Cerebrospinal fluid derived circulating tumor DNA as a clinically relevant biomarker in medulloblastoma

PROJECT SUMMARY Medulloblastoma (MB) is among the most common malignant brain tumors in children.

Despite advances in multi-modal patient care and understanding of tumor biology, one-third of affected children still succumb to their disease.

Efforts to improve patient outcome have been hindered by the lack of sensitive biomarkers to stratify treatment response and predict relapse.

In relapsing patients, potential tumor evolution with treatment implies that capturing genomic profiles at recurrence might be required for identifying actionable therapeutic vulnerabilities.

There is thus a dire need for novel, sensitive biomarker-driven assays to (i) complement conventional imaging-based disease evaluation and (ii) inform molecular targets at relapse.

Liquid biopsies have recently shown promise for detecting and tracking tumor-specific genomic alterations, including targeted sequencing of tumor-derived cell-free DNA (cfDNA) collected from the cerebrospinal fluid (CSF) of brain tumor patients.
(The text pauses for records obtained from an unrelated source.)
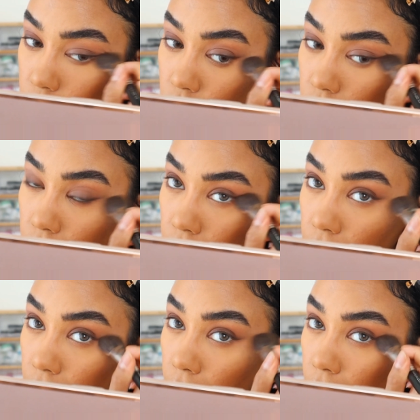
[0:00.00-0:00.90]
Just
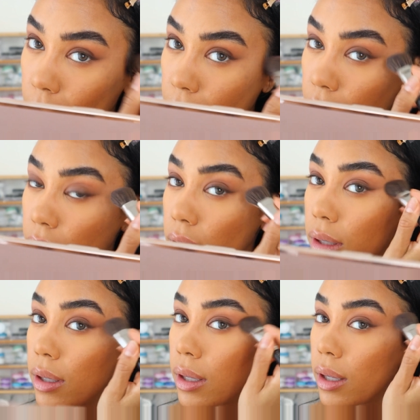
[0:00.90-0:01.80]
cleaning up
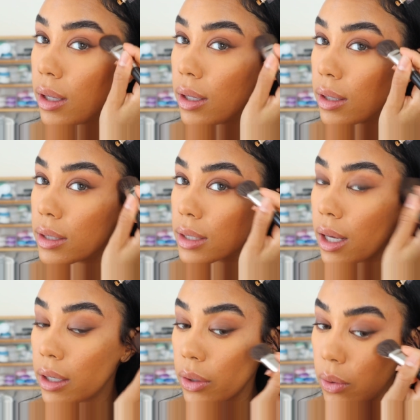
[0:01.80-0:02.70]
this
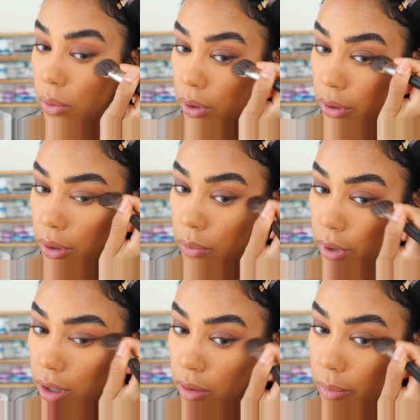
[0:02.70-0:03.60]
kind of corner
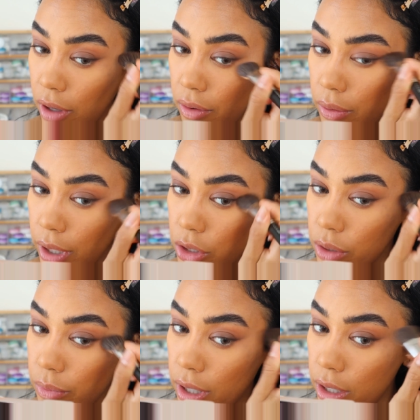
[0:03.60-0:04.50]
with my foundation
However, the utility of cfDNA analysis for children with MB remains understudied.

We recently devised and an experimental pipeline for inferring somatic copy number variants (CNVs) in CSF-derived cfDNA based on low-coverage WGS (lcWGS).

In pilot studies, we demonstrated feasibility of inferring genome-wide CNVs based on lcWGS generated from sub-nanogram cfDNA inputs.

Tumor-associated CNVs were detected in 70% of cfDNA samples obtained at baseline, with higher detectability in MB patients with metastatic disease than in those without.

Analysis of serial cfDNA samples from CSF during treatment and follow-up indicated an association between CNV detectability and disease course.

Re-emergence of somatic CNVs was observed in patients who progressed, identifiable >3 months before relapse was diagnosed radiographically. In addition, divergent CNVs were observed in selected patient-matched primary and relapse pairs.

Based on these findings, we hypothesize that the detection of tumor-specific somatic alterations in CSF-derived cfDNA will correlate with patient outcomes in an expanded cohort of children with MB, and longitudinal profiling of such will enhance understanding of mechanisms underlying tumor evolution and recurrence.

To test these hypotheses, we propose to (i) establish the utility of CSF-derived cfDNA profiling for correlation with disease burden and prediction of progression in a derivation cohort of prospectively treated children with MB; (ii) validate the algorithm of cfDNA analysis in an independent MB trial cohort; and (iii) investigate tumor evolution in MB through comparison of somatic alterations in longitudinal cfDNA samples.

These studies will be conducted in an unprecedented cohort of serial CSF samples collected from children enrolled on two prospective, multi-institutional MB trials (n=140 patients; n>600 CSF samples).

The proposed research is anticipated to establish the use of CSF as a minimally invasive, sensitive, and robust form of routine liquid biopsy for MB patients with the potential of revolutionizing risk stratification, disease monitoring, and intervention for affected children.